*Task brief:* Pick out each line with the word "video" from the material that follows.

*Source data:*
- Opening Delimiter -
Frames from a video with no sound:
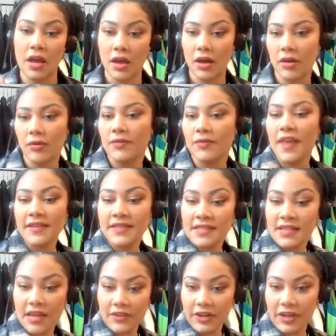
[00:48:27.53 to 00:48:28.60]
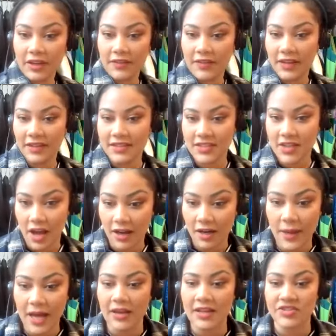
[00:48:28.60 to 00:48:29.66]
Oh, that's another good thing to
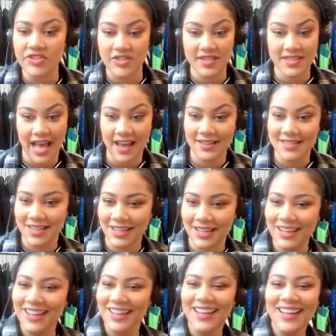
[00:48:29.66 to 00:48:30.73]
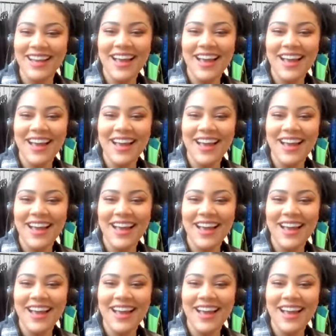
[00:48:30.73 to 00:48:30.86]
talk about is just sizing.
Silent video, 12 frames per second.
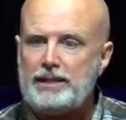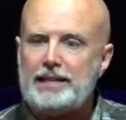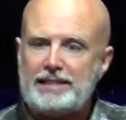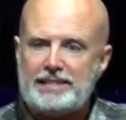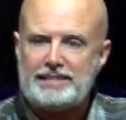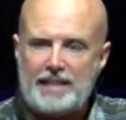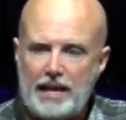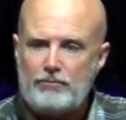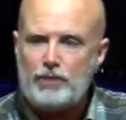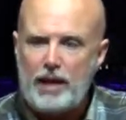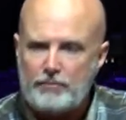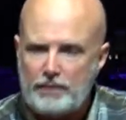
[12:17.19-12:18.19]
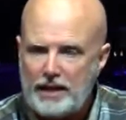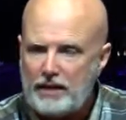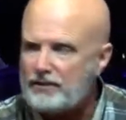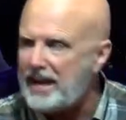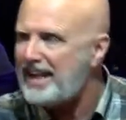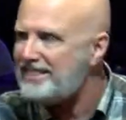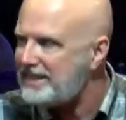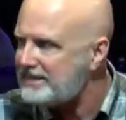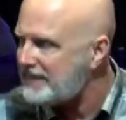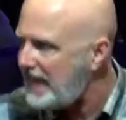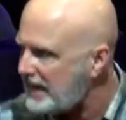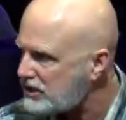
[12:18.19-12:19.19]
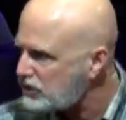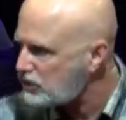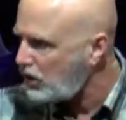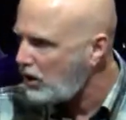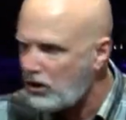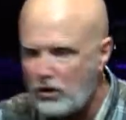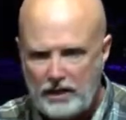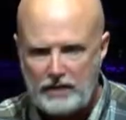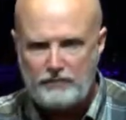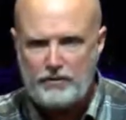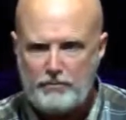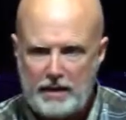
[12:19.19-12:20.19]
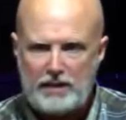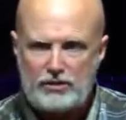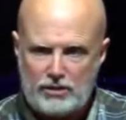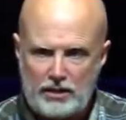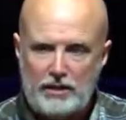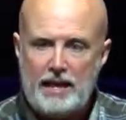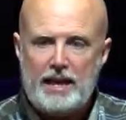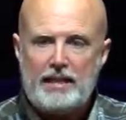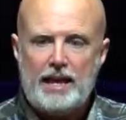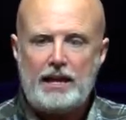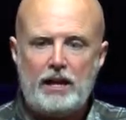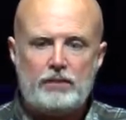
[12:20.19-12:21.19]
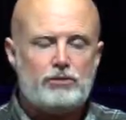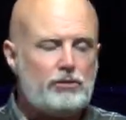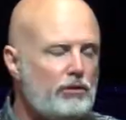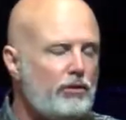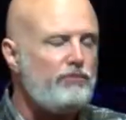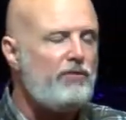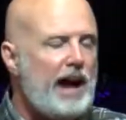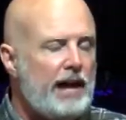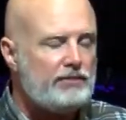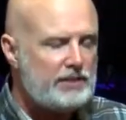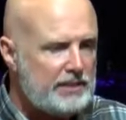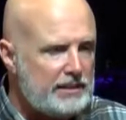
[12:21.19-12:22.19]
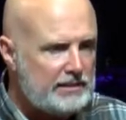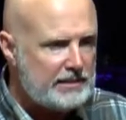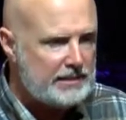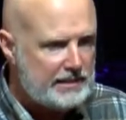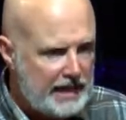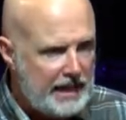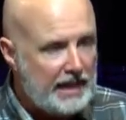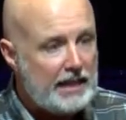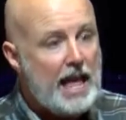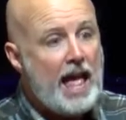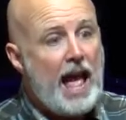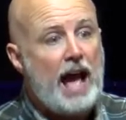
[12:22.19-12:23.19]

But at the same time that I've got this external information that comes through the five senses in,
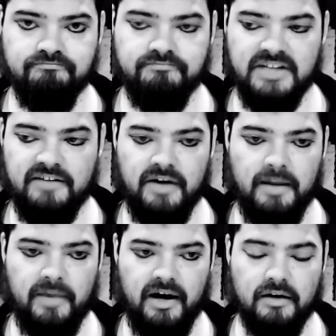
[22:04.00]

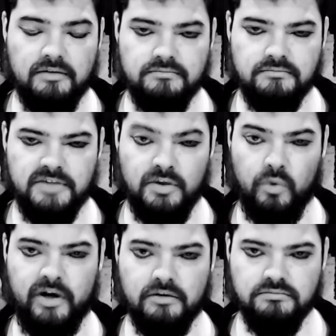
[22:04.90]
vampire. Get
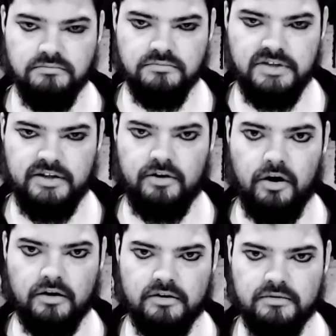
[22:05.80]
weird, get
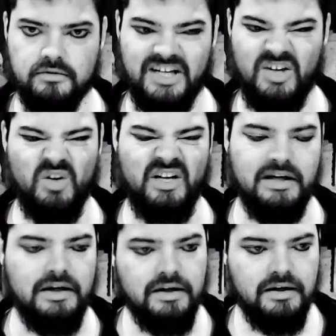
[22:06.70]
dark, get
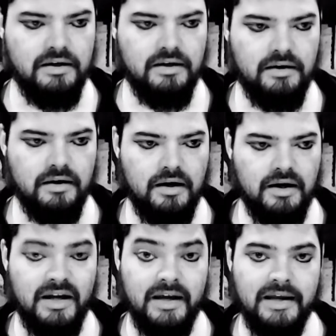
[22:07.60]
gritty,
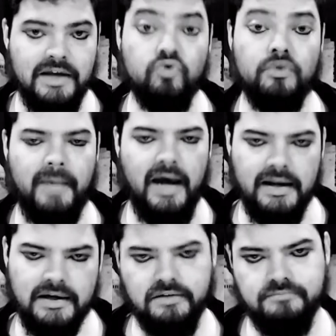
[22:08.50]
get
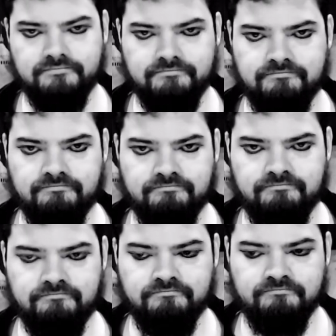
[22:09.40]
dramatic.
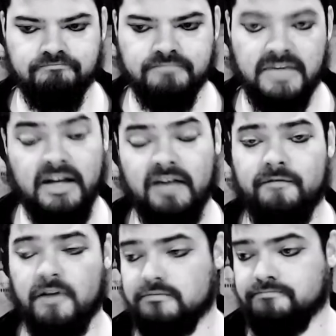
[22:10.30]
And have
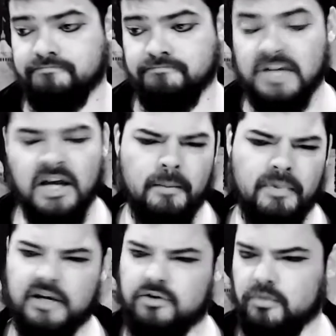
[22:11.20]
fun. But
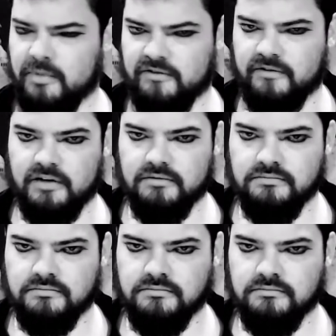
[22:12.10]
not too much fun.
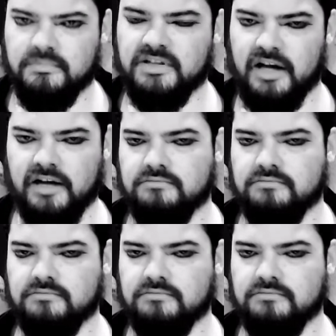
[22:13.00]
But like,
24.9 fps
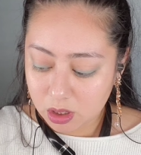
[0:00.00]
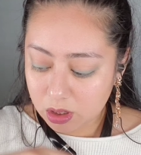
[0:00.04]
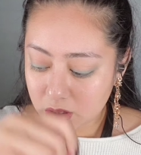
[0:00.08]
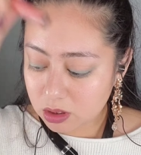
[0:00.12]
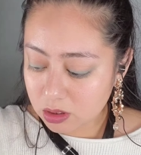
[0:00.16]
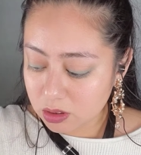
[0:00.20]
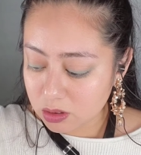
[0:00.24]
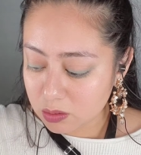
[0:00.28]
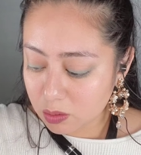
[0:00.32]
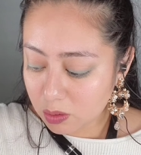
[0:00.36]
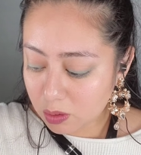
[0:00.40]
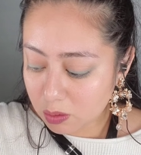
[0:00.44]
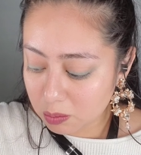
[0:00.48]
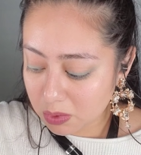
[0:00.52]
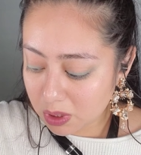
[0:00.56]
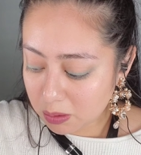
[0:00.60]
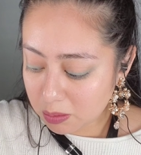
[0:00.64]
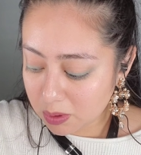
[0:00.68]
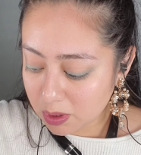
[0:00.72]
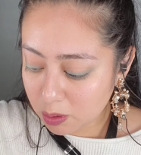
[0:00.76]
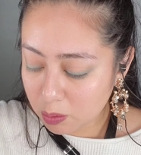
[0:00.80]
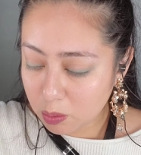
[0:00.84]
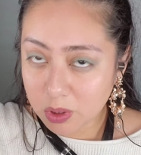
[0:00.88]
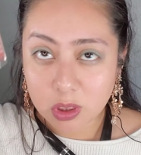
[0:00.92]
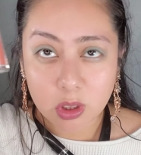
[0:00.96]
And this one
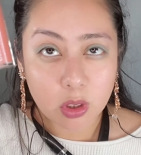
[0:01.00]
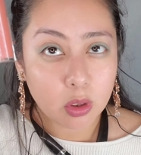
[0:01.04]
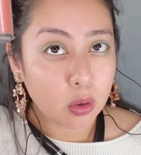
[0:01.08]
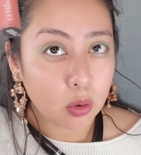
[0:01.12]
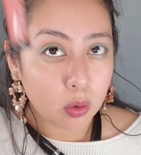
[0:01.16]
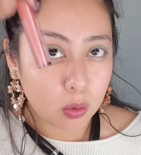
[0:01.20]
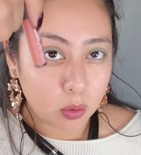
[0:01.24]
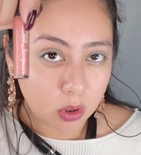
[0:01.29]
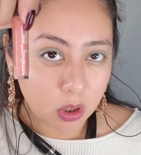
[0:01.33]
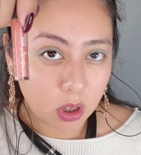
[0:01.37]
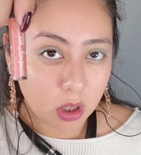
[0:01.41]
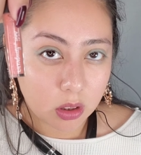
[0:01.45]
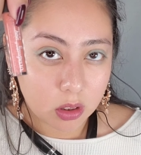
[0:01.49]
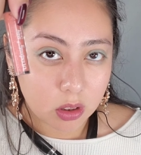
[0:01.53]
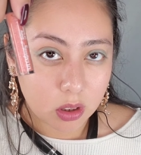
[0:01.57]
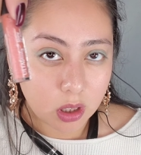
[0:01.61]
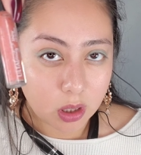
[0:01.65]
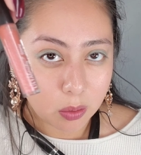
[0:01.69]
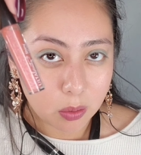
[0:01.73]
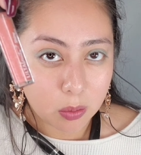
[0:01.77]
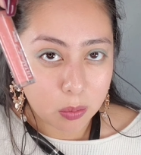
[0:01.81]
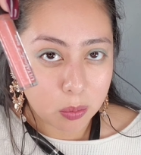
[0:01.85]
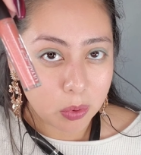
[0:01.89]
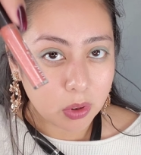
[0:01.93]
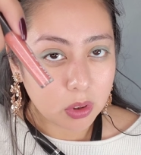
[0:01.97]
maybe with the nude color
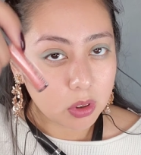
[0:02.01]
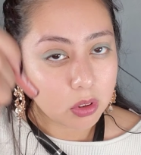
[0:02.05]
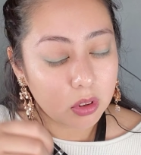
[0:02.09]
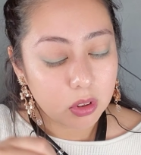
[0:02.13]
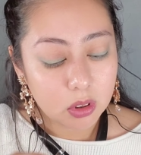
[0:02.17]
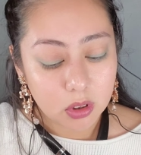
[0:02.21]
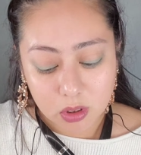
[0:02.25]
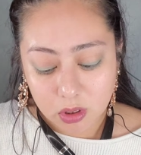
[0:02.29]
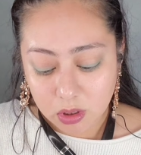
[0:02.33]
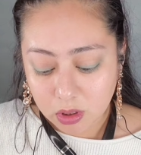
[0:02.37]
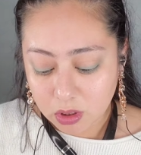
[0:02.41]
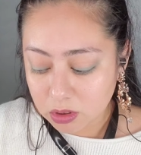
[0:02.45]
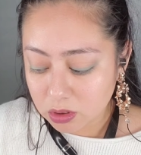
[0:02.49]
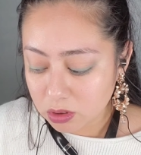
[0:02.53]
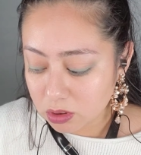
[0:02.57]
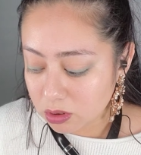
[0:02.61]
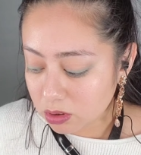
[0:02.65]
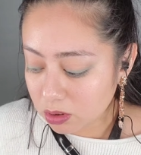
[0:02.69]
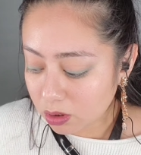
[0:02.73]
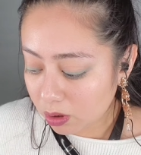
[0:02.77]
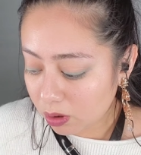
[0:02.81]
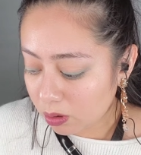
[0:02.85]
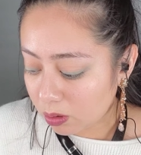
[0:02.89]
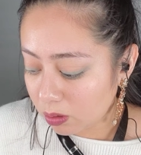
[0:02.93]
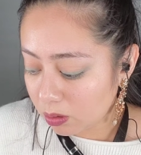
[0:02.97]
I would put.
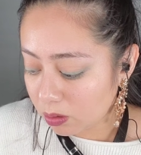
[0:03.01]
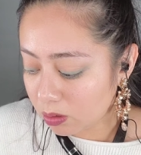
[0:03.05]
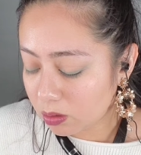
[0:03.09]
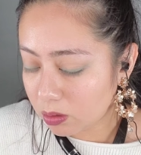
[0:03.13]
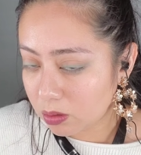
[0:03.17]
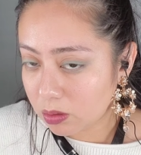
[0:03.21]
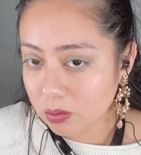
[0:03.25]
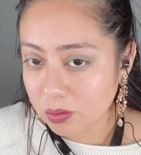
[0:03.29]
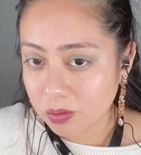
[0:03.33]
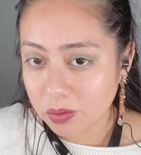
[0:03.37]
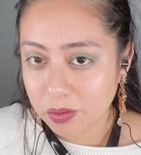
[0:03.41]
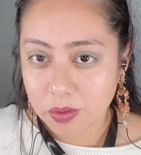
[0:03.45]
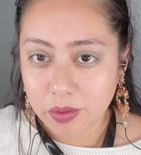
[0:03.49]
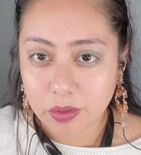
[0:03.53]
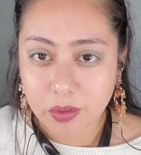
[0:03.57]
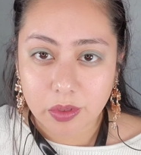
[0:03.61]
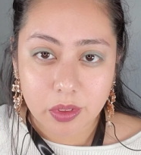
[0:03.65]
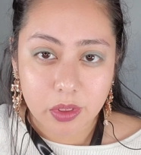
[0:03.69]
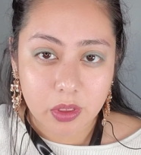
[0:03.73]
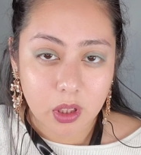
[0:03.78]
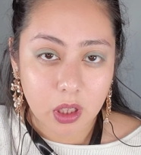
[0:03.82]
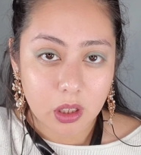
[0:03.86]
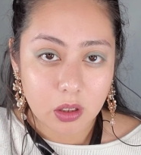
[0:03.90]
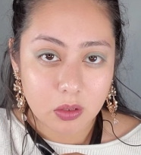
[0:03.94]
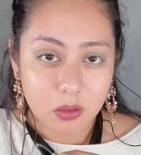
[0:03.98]
So
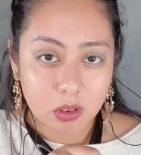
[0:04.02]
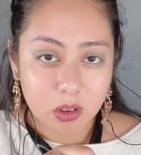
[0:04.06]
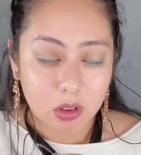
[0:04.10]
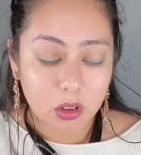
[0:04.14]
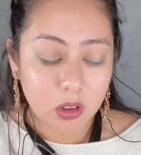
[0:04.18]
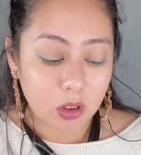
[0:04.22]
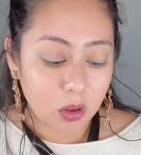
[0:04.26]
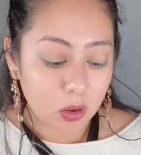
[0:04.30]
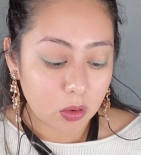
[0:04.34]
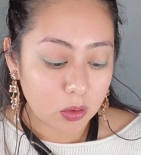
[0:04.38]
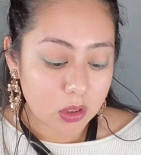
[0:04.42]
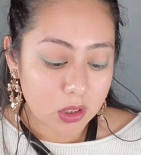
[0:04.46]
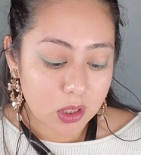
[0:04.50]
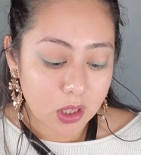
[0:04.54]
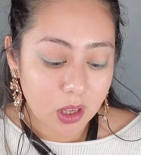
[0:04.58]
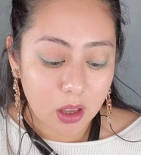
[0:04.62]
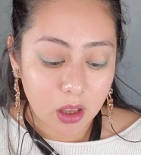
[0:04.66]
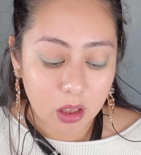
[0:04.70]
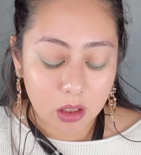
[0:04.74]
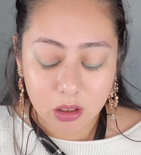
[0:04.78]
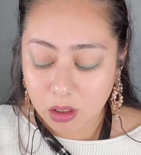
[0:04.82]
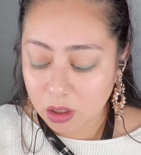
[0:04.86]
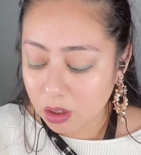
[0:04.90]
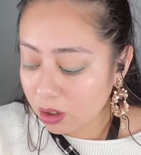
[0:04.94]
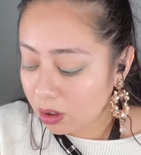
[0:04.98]
that really goes
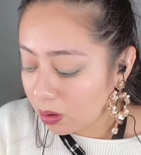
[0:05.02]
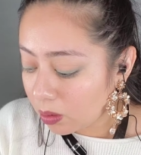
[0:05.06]
that.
- Closing Delimiter -
*Response:*
Frames from a video with no sound:
Silent video, 12 frames per second.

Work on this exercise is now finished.